### Your instructions
When you copy the records that follow, please keep every word exactly as it is and leave out the pictures.
(Records supplied)
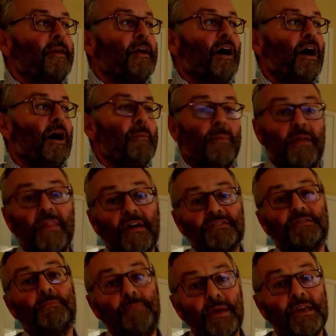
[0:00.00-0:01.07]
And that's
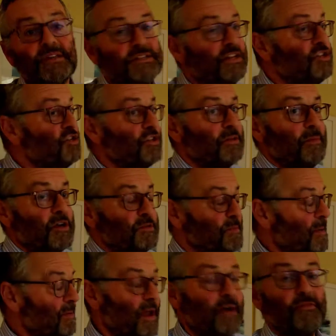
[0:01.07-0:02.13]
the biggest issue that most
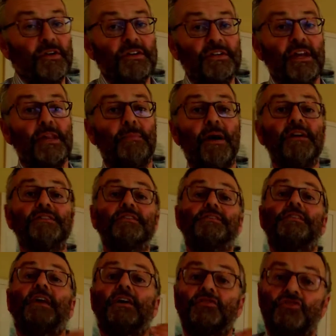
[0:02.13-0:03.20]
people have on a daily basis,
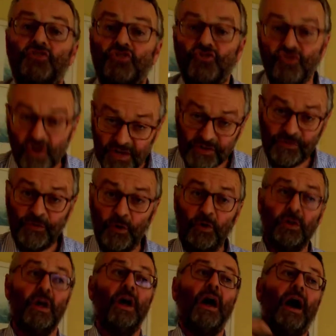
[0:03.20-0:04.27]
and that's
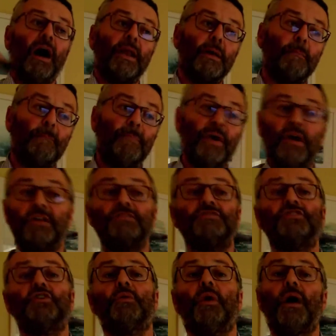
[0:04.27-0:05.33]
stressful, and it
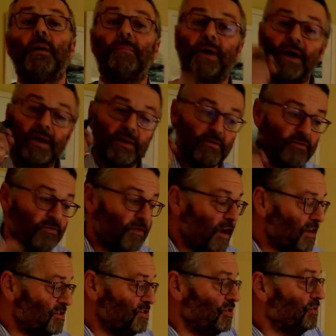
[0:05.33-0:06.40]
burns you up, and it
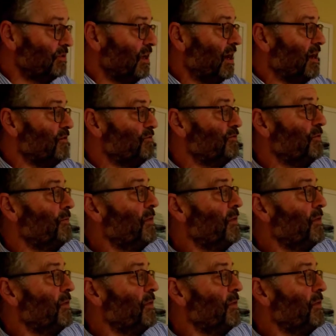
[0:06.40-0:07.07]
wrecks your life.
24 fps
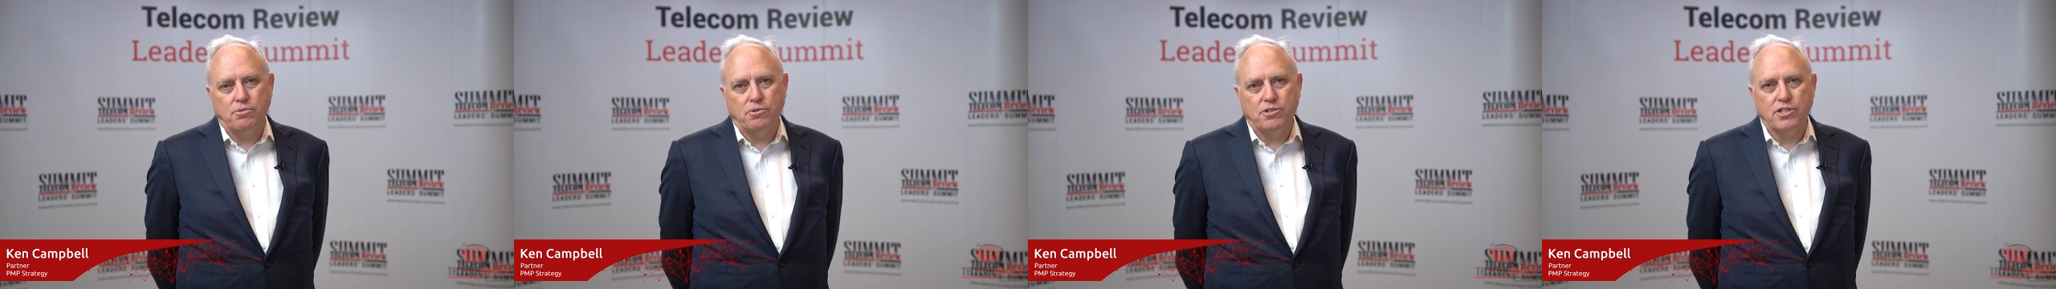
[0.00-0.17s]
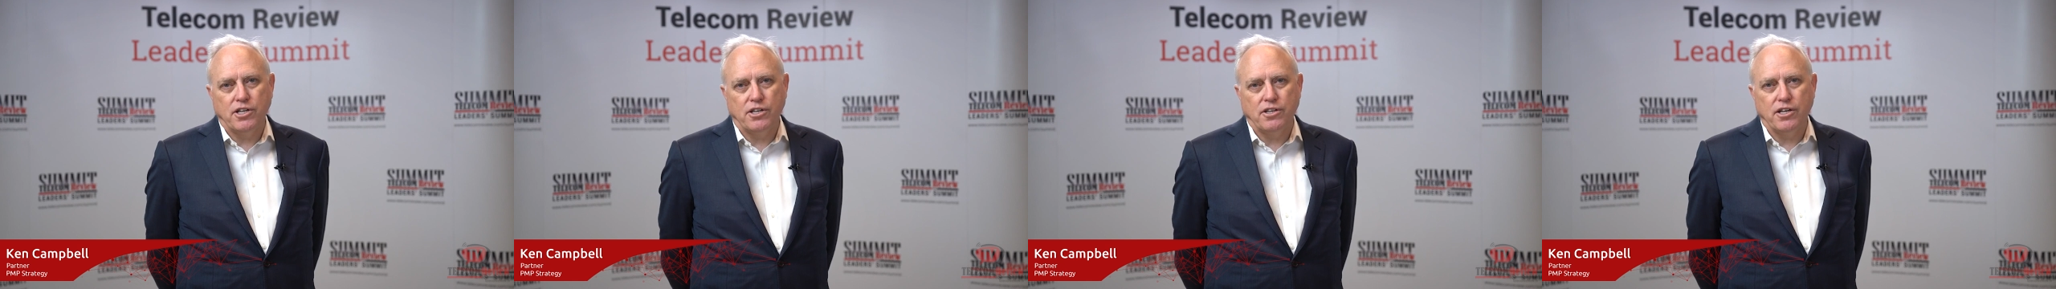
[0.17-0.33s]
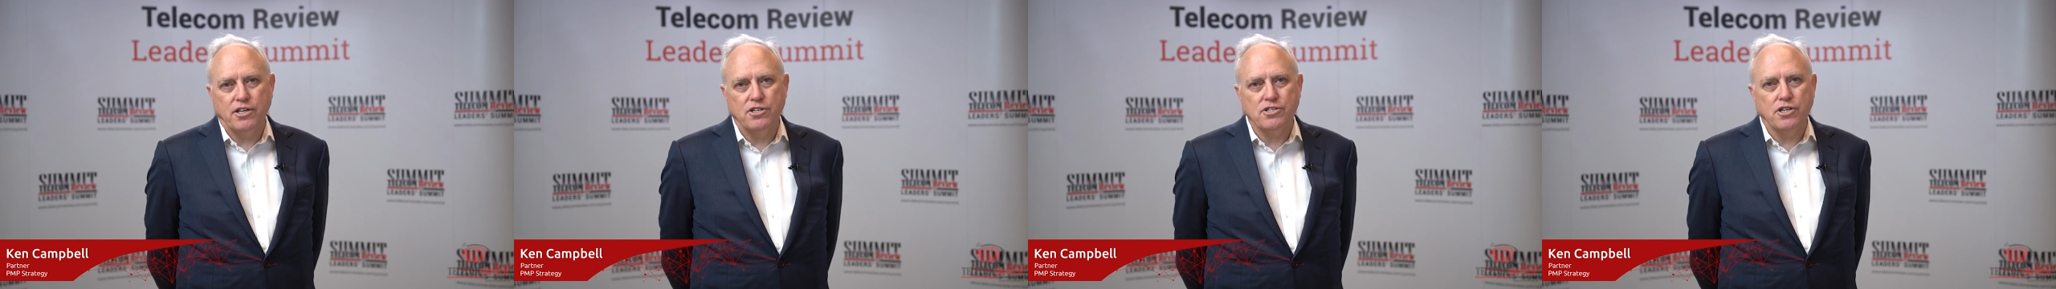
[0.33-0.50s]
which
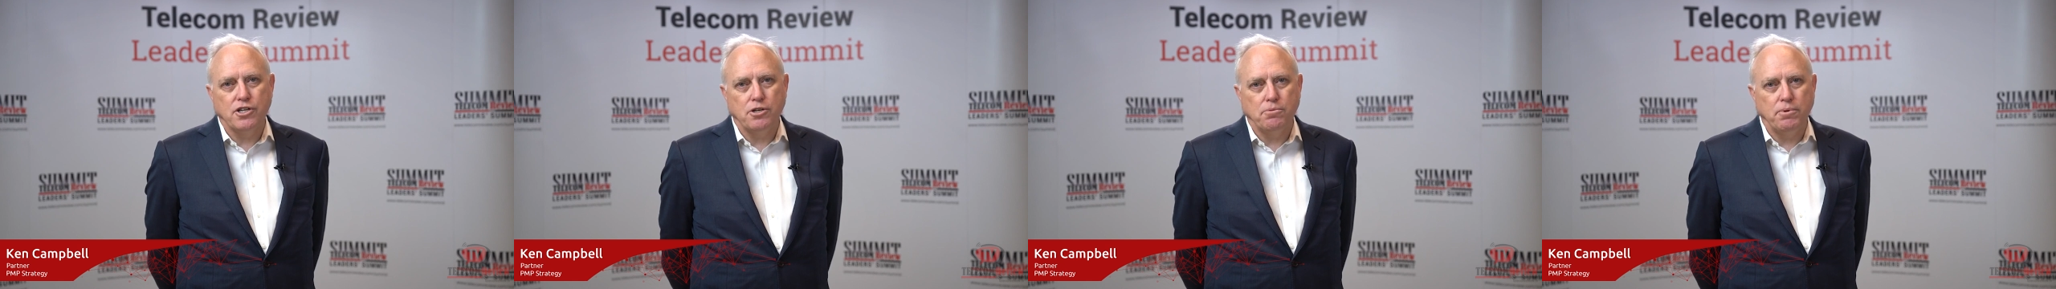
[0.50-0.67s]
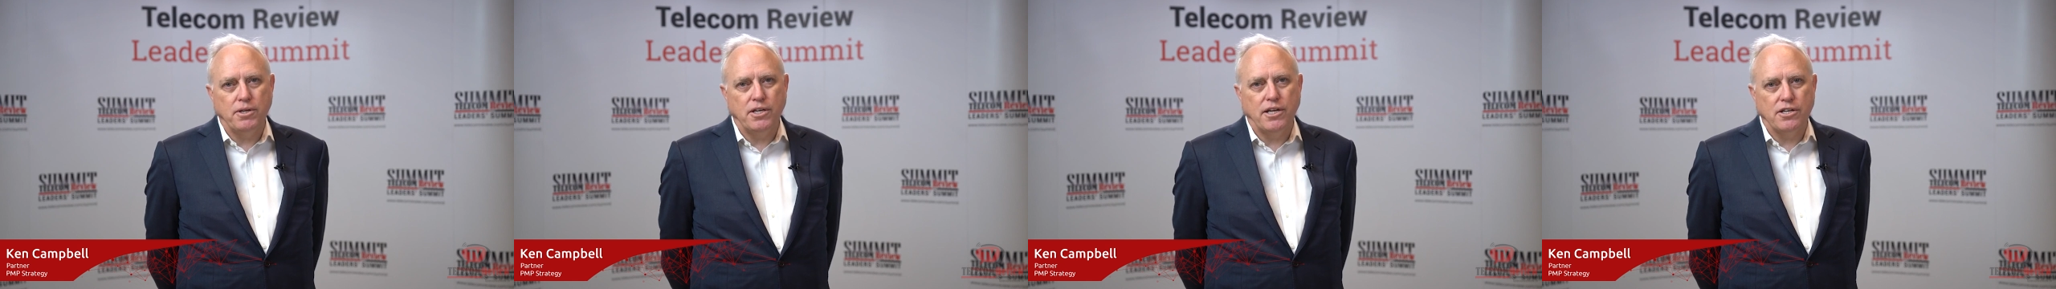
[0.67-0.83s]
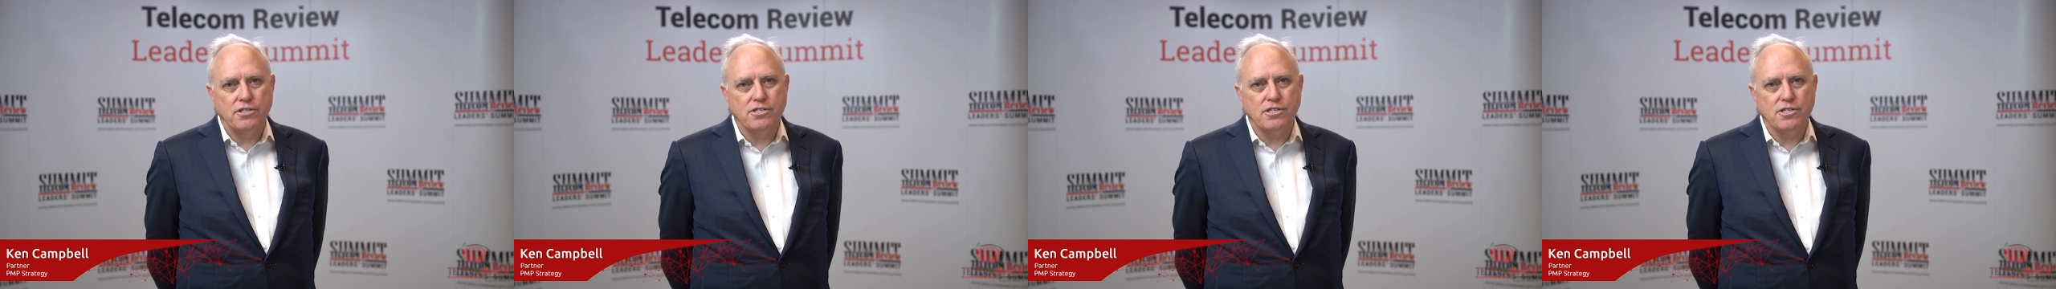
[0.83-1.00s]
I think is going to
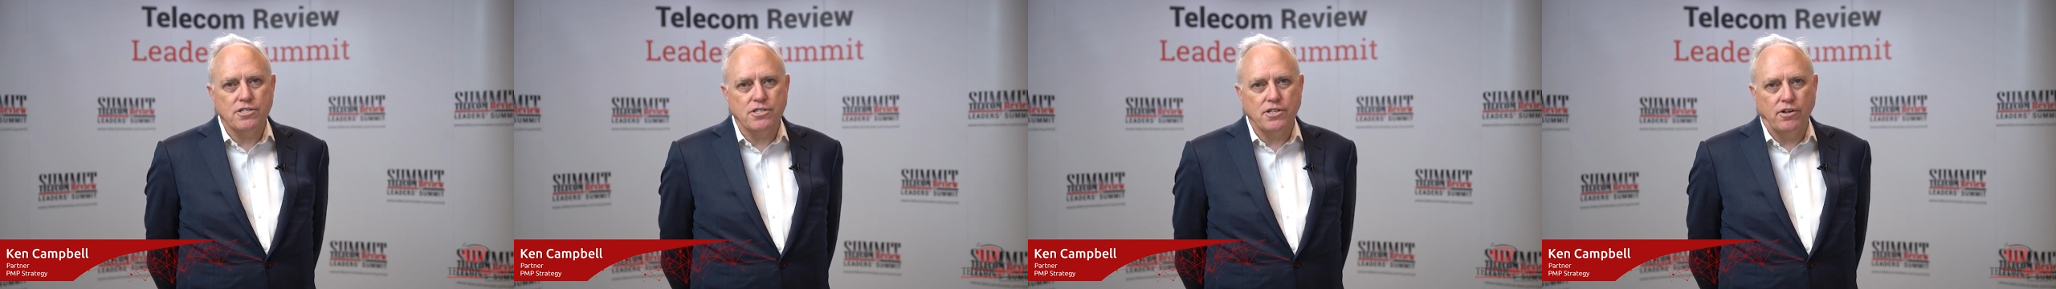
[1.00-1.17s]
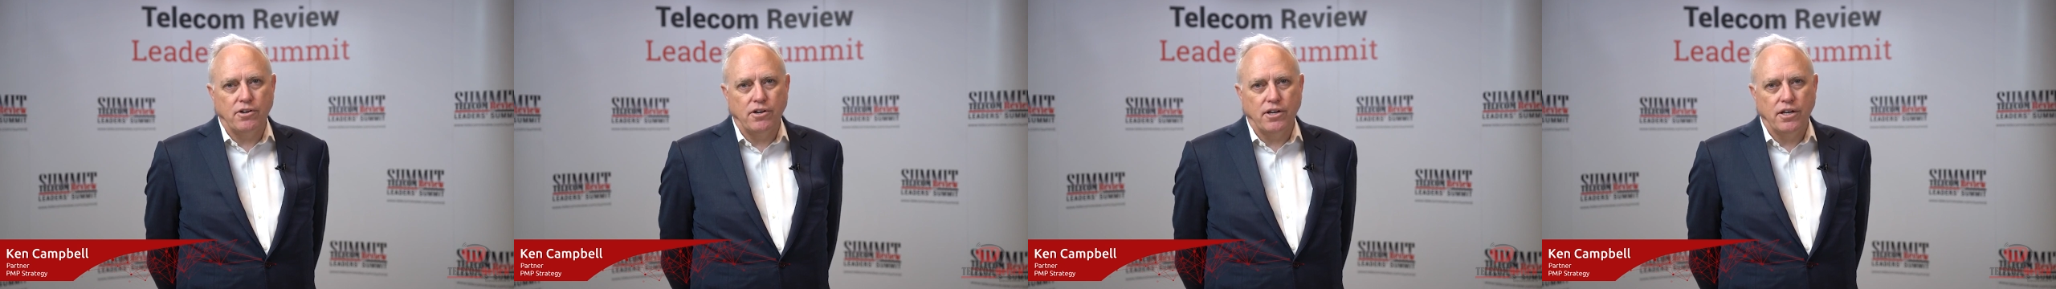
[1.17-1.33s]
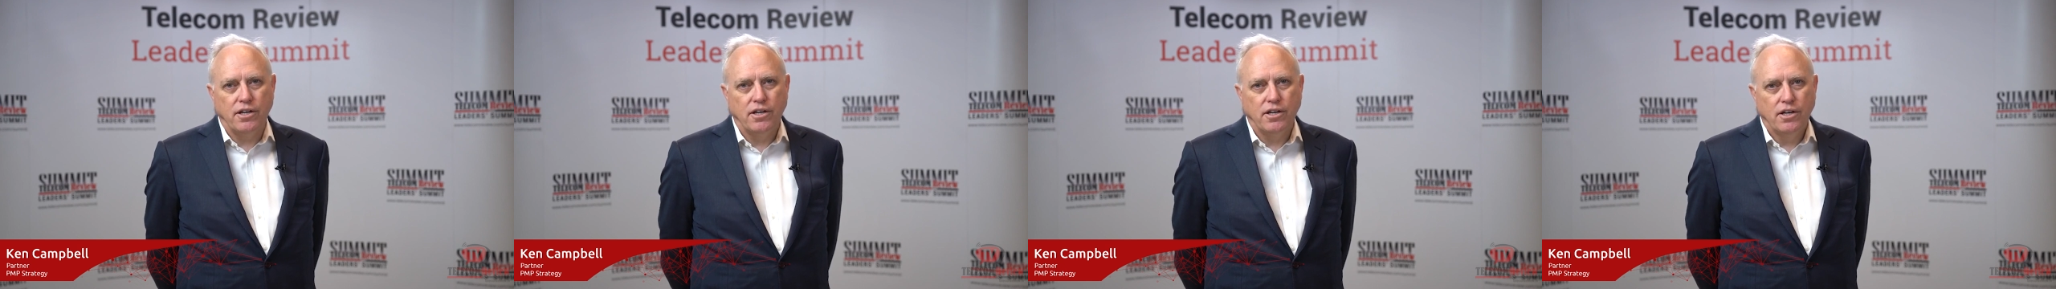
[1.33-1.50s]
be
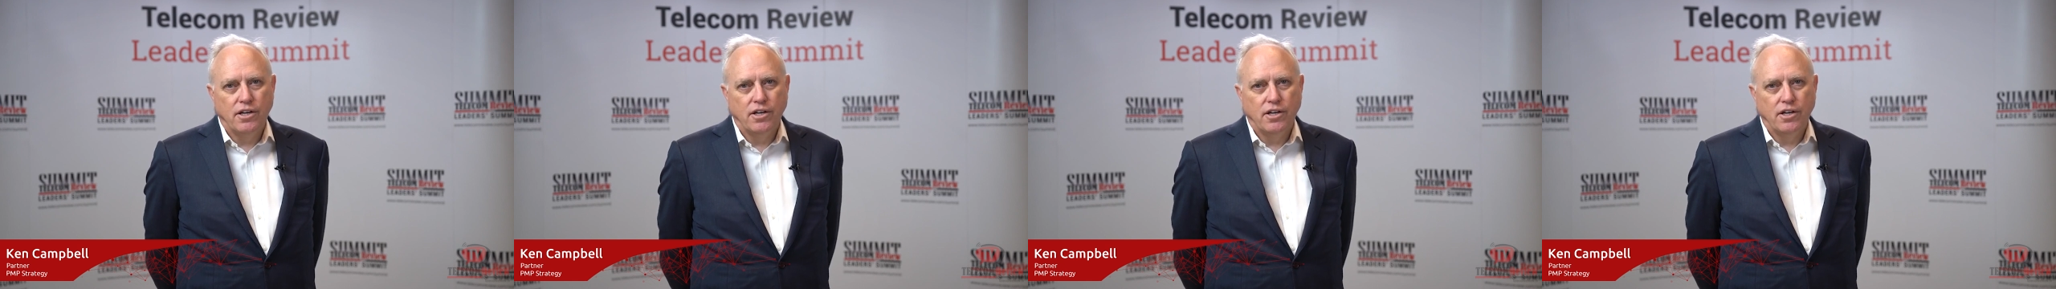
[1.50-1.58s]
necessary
(End Records supplied)
### Solution to this exercise
[0:00.00-0:01.07]
And that's
[0:01.07-0:02.13]
the biggest issue that most
[0:02.13-0:03.20]
people have on a daily basis,
[0:03.20-0:04.27]
and that's
[0:04.27-0:05.33]
stressful, and it
[0:05.33-0:06.40]
burns you up, and it
[0:06.40-0:07.07]
wrecks your life.
24 fps
[0.00-0.17s]
[0.17-0.33s]
[0.33-0.50s]
which
[0.50-0.67s]
[0.67-0.83s]
[0.83-1.00s]
I think is going to
[1.00-1.17s]
[1.17-1.33s]
[1.33-1.50s]
be
[1.50-1.58s]
necessary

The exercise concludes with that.